In Syria, History Repeats Itself For Displaced Kurds
For the second time in two years, Jihan and her family had to pack their bags and abandon their home in northern Syria because of a Turkish invasion.
As she picked her way through the belongings other displaced families had strewn across the school yard, the 47-year-old mother felt a mix of anger and weary deja vu.
"We don't know where to go," she said, moments after reaching the school in the city Hasakeh which the autonomous Kurdish administration turned into a shelter.
According to the United Nations, 70,000 people have had to flee their homes since Turkey launched a cross-border offensive on Kurdish-controlled areas on Wednesday.
It is the third time since the start of the Syria conflict in 2011 that Turkey has invaded northern Syria.
The last time was in early 2018, when Turkish forces and their Syrian proxies seized the Kurdish-majority area of Afrin, causing another major wave of displacement.
Jihan and her family fled her native Afrin then and settled in Kobane, another mostly Kurdish border town which suffered major destruction earlier in the war.

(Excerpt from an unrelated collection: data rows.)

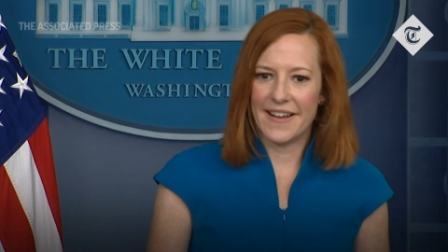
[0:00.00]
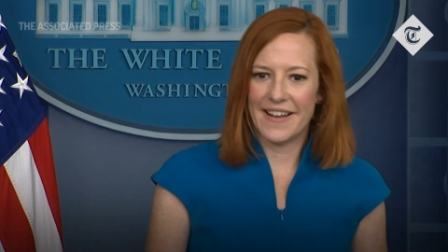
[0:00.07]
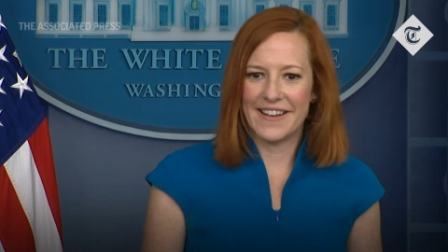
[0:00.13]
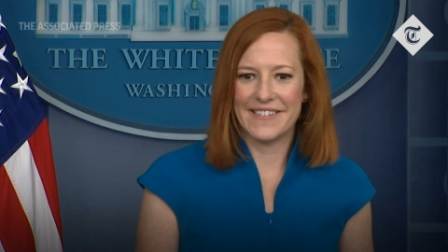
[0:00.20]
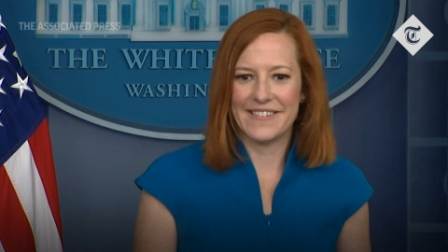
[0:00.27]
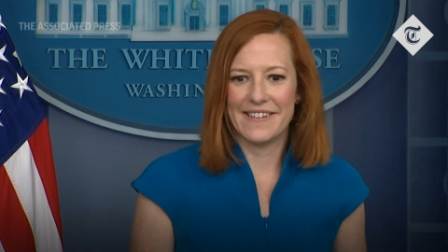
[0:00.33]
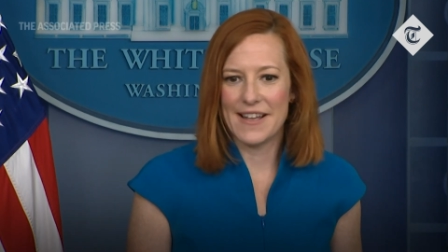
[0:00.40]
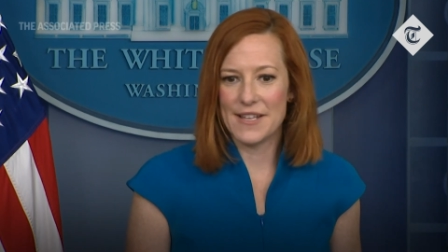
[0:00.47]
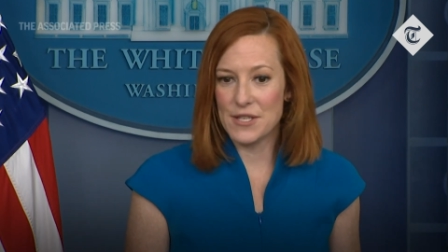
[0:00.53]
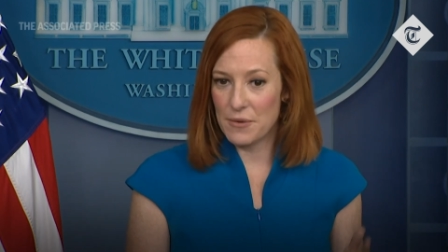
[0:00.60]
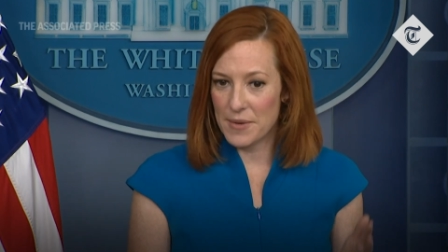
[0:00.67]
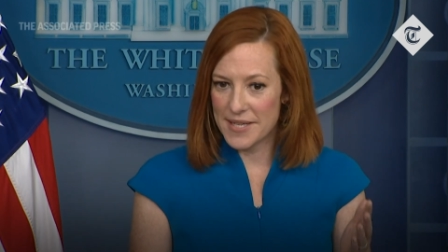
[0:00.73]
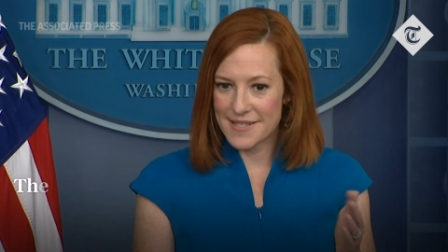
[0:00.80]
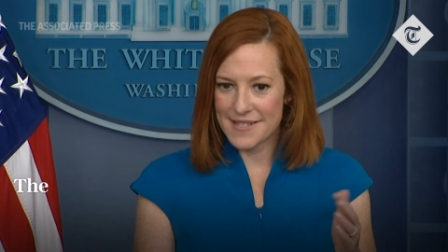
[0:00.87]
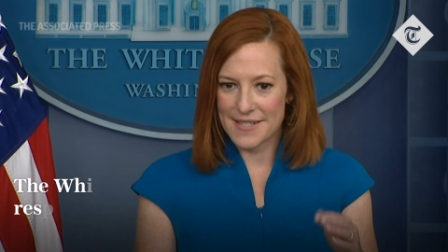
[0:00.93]
As
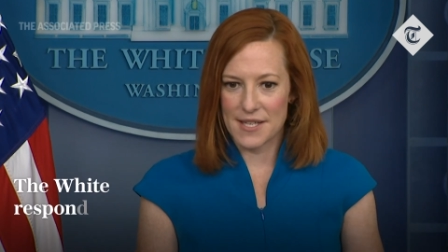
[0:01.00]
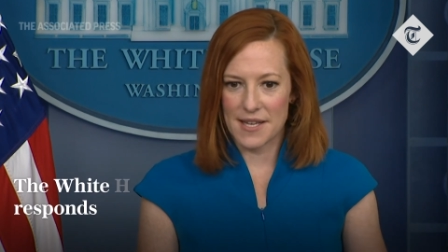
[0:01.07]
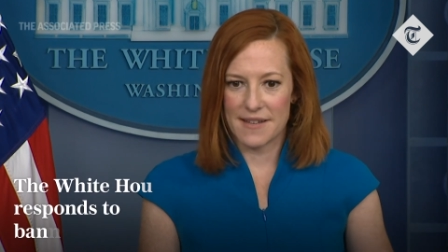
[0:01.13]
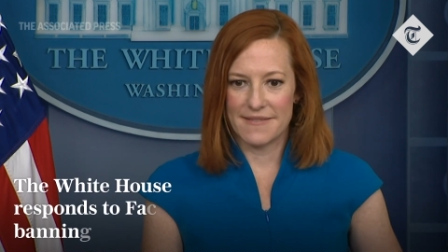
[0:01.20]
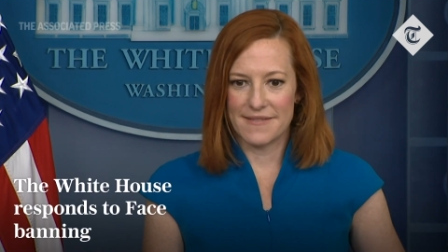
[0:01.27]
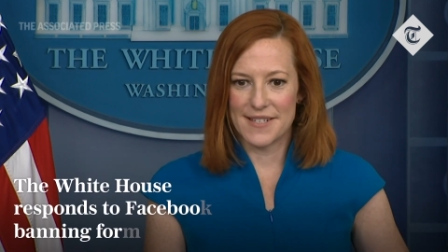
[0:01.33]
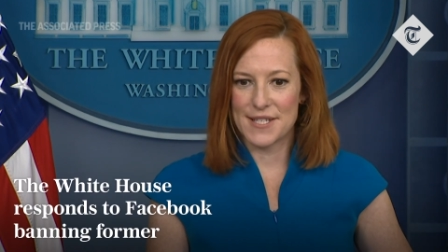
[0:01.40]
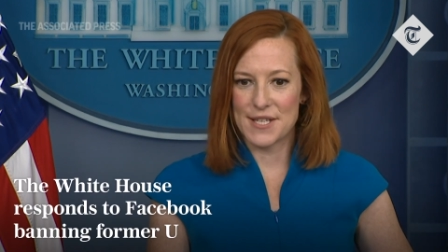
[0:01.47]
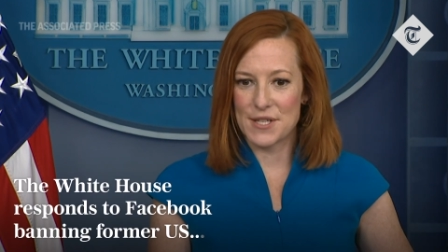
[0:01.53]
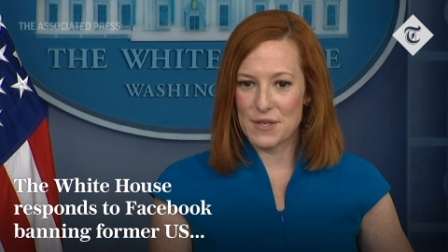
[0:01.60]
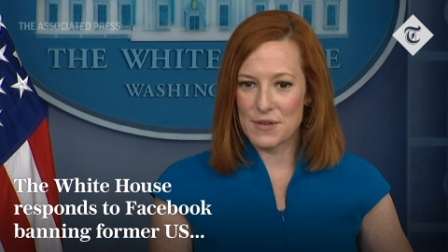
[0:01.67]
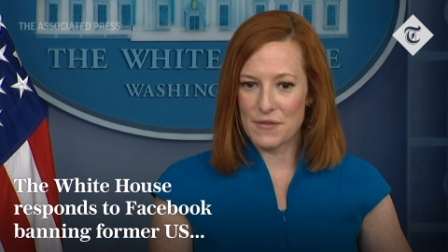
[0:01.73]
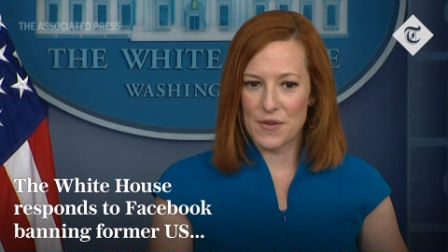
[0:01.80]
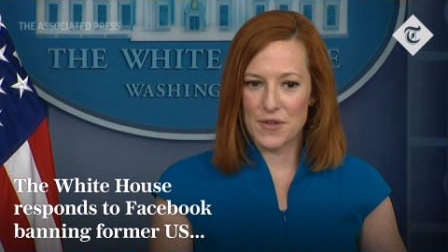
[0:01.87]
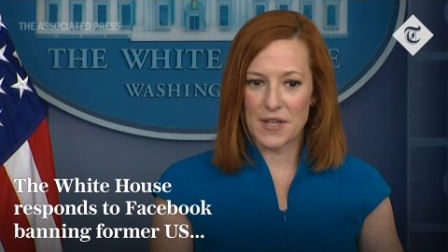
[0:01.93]
always, it's a
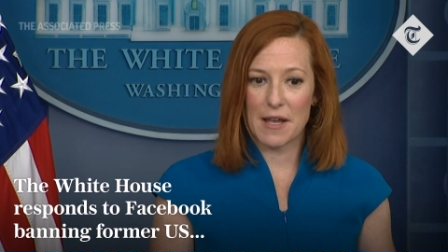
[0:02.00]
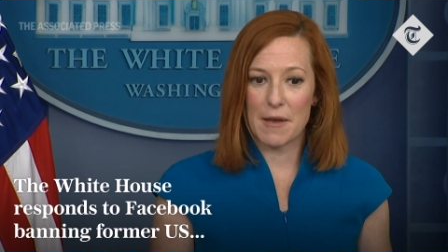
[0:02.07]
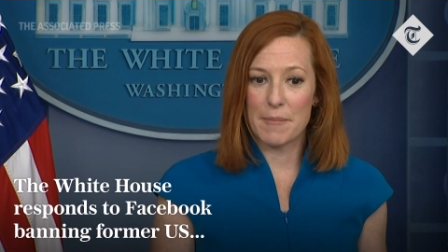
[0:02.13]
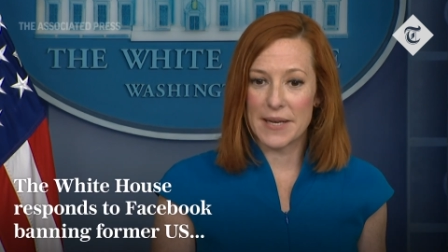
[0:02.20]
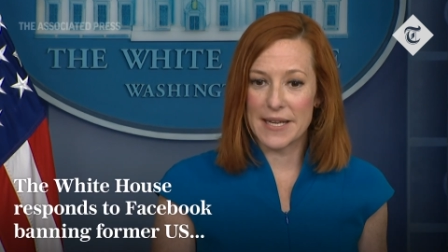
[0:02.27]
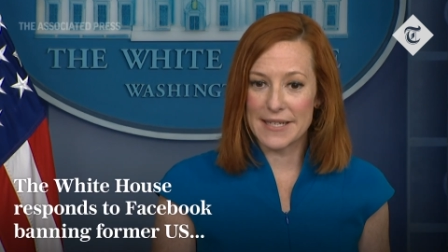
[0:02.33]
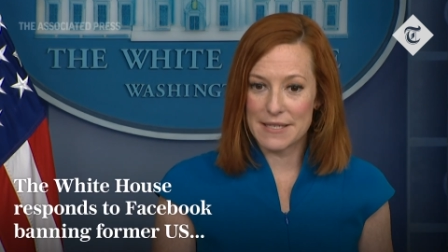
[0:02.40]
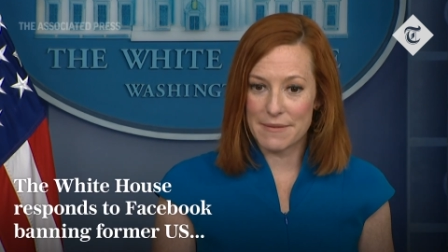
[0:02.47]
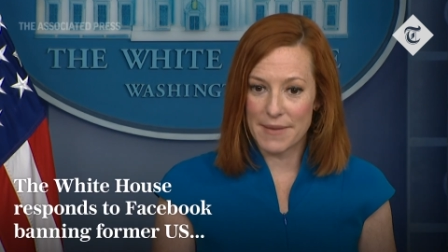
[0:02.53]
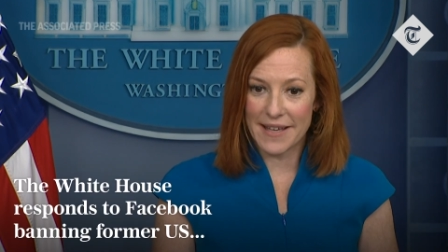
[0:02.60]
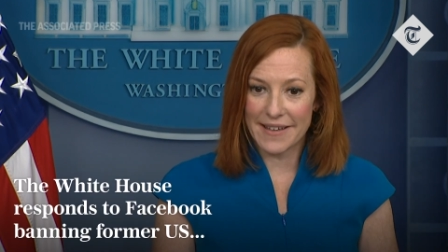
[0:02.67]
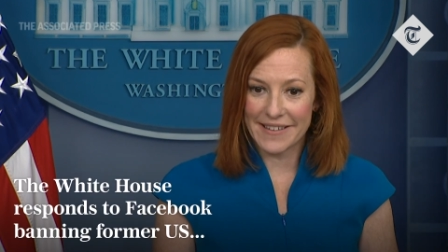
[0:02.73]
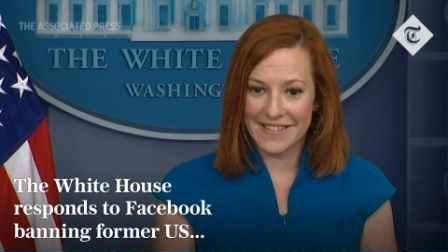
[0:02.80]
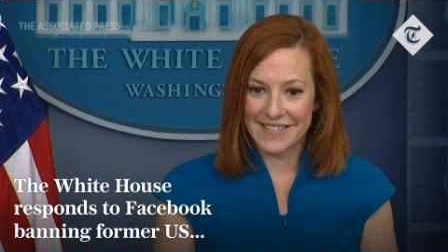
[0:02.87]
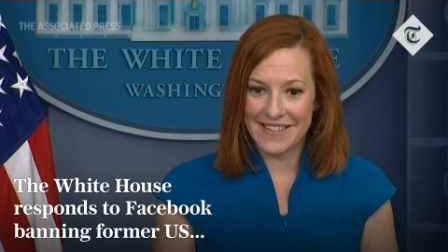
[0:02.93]
decision for the company to
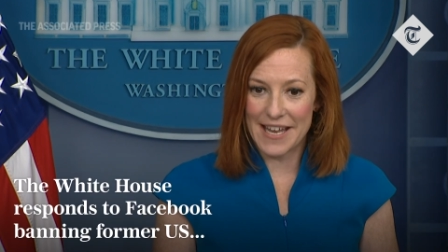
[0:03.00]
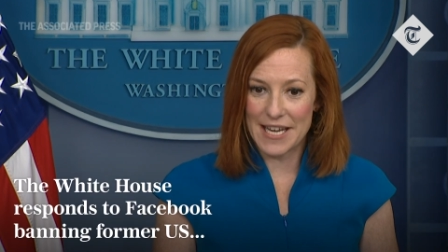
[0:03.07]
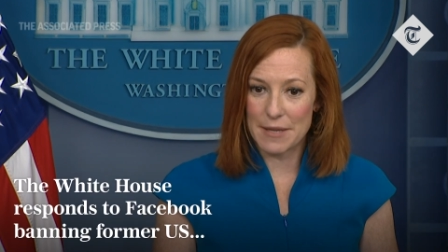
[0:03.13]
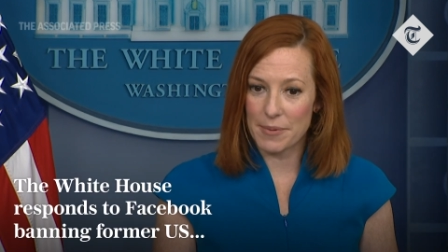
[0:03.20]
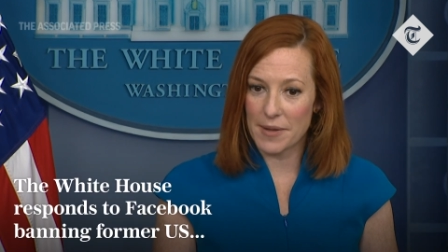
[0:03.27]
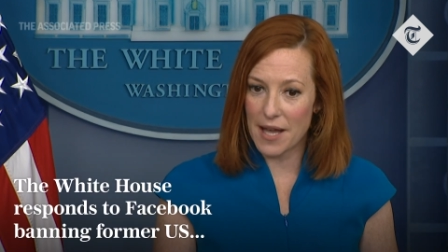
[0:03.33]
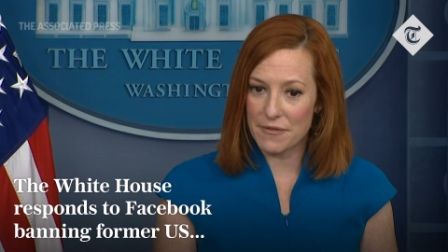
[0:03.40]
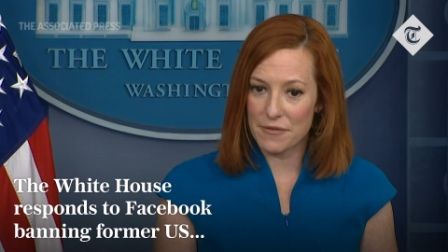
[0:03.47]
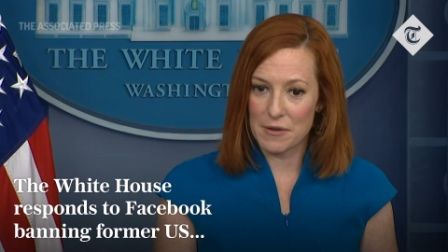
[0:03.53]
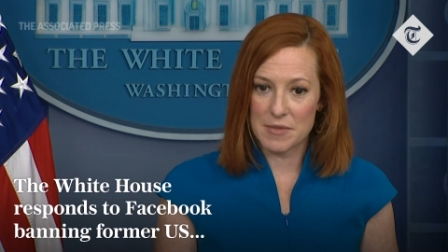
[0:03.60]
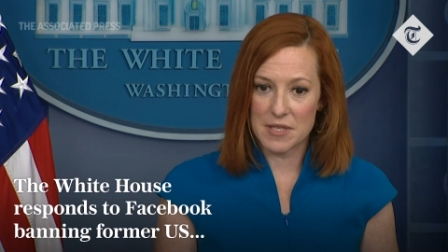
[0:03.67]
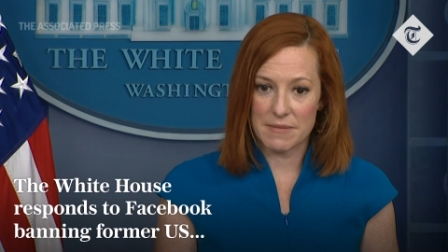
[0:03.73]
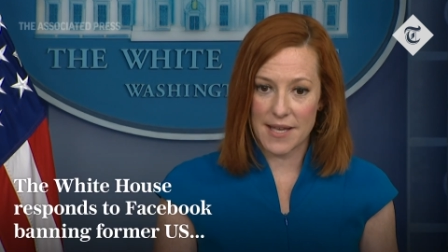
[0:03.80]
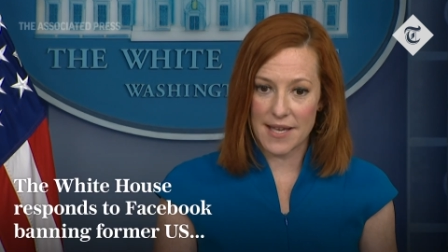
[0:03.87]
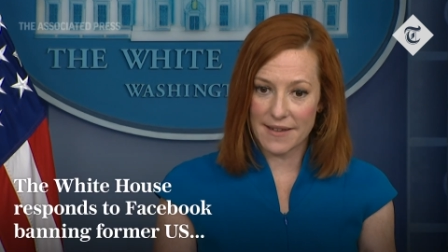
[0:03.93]
make and any platform
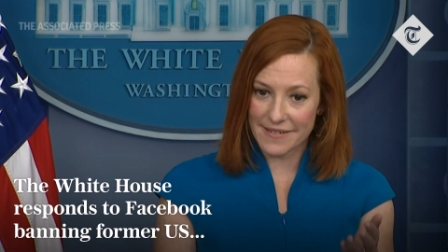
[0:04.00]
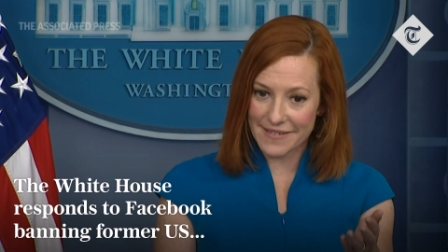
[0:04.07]
to make,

On Thursday, she had to flee again and join the flock of civilians who have streaming to Hasakeh, an eastern city which has not been targeted by Turkey so far.

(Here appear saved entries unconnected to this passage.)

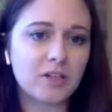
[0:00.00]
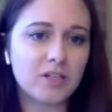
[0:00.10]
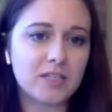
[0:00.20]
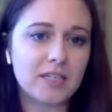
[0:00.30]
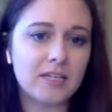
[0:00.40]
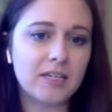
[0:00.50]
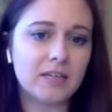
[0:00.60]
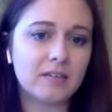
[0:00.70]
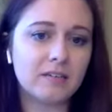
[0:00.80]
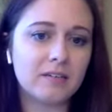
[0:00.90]

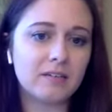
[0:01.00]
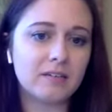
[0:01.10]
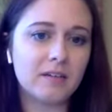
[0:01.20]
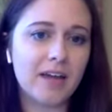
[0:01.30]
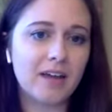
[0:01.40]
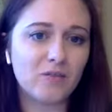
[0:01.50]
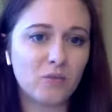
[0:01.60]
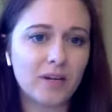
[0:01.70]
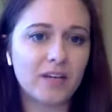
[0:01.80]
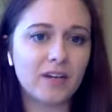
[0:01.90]
urgency, and if
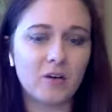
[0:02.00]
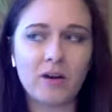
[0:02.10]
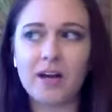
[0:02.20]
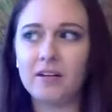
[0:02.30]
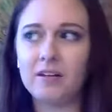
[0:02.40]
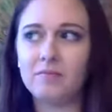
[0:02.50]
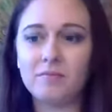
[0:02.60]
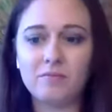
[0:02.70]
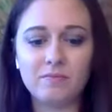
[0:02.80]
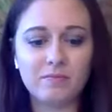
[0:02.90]
we can go ahead and
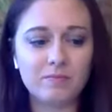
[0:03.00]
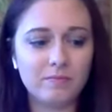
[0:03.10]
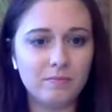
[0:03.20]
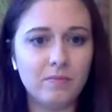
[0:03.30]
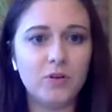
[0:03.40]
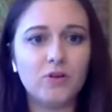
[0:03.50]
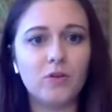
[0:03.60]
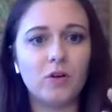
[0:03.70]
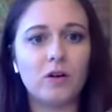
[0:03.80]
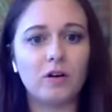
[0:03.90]

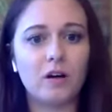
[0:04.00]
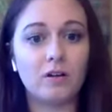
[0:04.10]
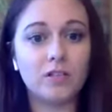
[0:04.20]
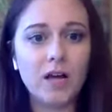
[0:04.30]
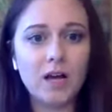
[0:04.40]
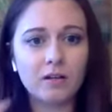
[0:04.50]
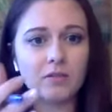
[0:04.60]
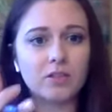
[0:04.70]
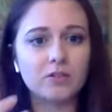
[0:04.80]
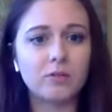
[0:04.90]
maneuver
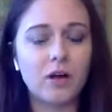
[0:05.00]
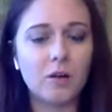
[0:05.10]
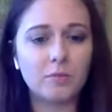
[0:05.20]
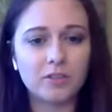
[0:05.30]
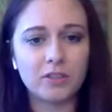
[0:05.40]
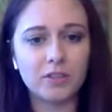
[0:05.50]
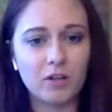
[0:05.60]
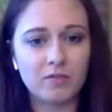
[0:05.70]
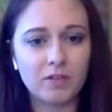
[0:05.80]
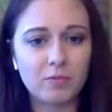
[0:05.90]
ourselves to accomplish and
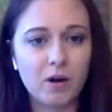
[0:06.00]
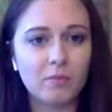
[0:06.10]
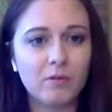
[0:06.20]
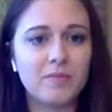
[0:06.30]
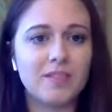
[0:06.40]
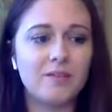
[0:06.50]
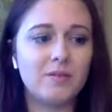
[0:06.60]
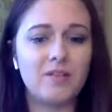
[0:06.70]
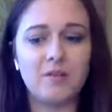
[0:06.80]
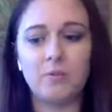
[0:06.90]
solve these problems, and
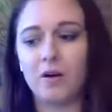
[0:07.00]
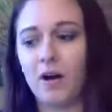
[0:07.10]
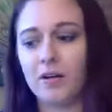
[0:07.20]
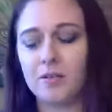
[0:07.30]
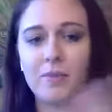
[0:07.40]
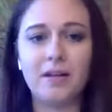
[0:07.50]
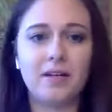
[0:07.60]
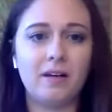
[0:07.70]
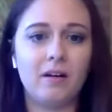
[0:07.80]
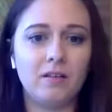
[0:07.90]
then we're not
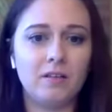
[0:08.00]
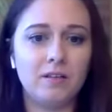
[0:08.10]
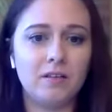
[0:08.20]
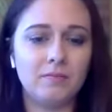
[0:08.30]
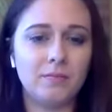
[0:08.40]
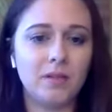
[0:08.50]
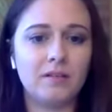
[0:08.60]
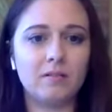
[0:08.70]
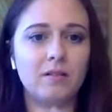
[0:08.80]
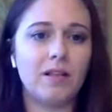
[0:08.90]
depending on the
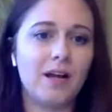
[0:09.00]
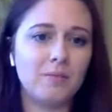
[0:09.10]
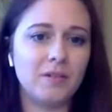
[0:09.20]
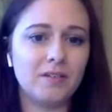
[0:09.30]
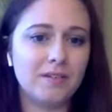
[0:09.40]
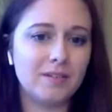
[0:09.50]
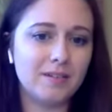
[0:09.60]
political climate.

"What does Erdogan want from us?," she raged, referring to the Turkish president. "Is it all simply because we are Kurds?"
She and most other displaced Kurds have been unable to return to Afrin, where mostly Sunni Arab former rebels loyal to Ankara have settled.
Some of the same former rebels, who were defeated by regime forces and cannot return to their own native regions in Syria, are now supporting Turkey's latest operation.
History is repeating itself in many ways: Turkey launched its attack on Afrin last year after Russian forces quit positions in the area.
'Sold us out'
This week, Ankara and its proxies launched their offensive two days after US forces pulled back from the border, leaving their Kurdish allies in the lurch.
"In Afrin, Russia sold us out. Today, America is selling us out," is how Jihan summed it up.
In the school yard in Hasakeh, the displaced children play on a rusty old swing while their parents start unpacking their bags and feed the youngest.
Most of the displaced are from the largest towns on the border, including Kobane, Tal Abyad and Ras al-Ain.
"Following the emergency... people went to Tall Tamr, Hasakeh and surrounding villages. We have requisitioned three schools to house the people," said Majida Amin, a local official in charge of displaced people.
She said that the number of people who were given shelter in the first school was 220 and increasing with every hour.
Amin said that little help was available from local aid groups and called on the international community to step up and organise the emergency humanitarian response.
She explained that most of the people who fled their homes try to move in with relatives who live in safer areas before coming to the newly opened shelters.
Since Turkish jets and artillery started raining bombs and shells, families can be seen heading away from the border, some of them walking down roads with bags and bundles on their backs.
Others like Ibrahim Fares and his family were able to squeeze in a car to leave Ras al-Ain, one of the towns hardest hit.
"Now we don't know where to go and where we will sleep," the 28-year-old said.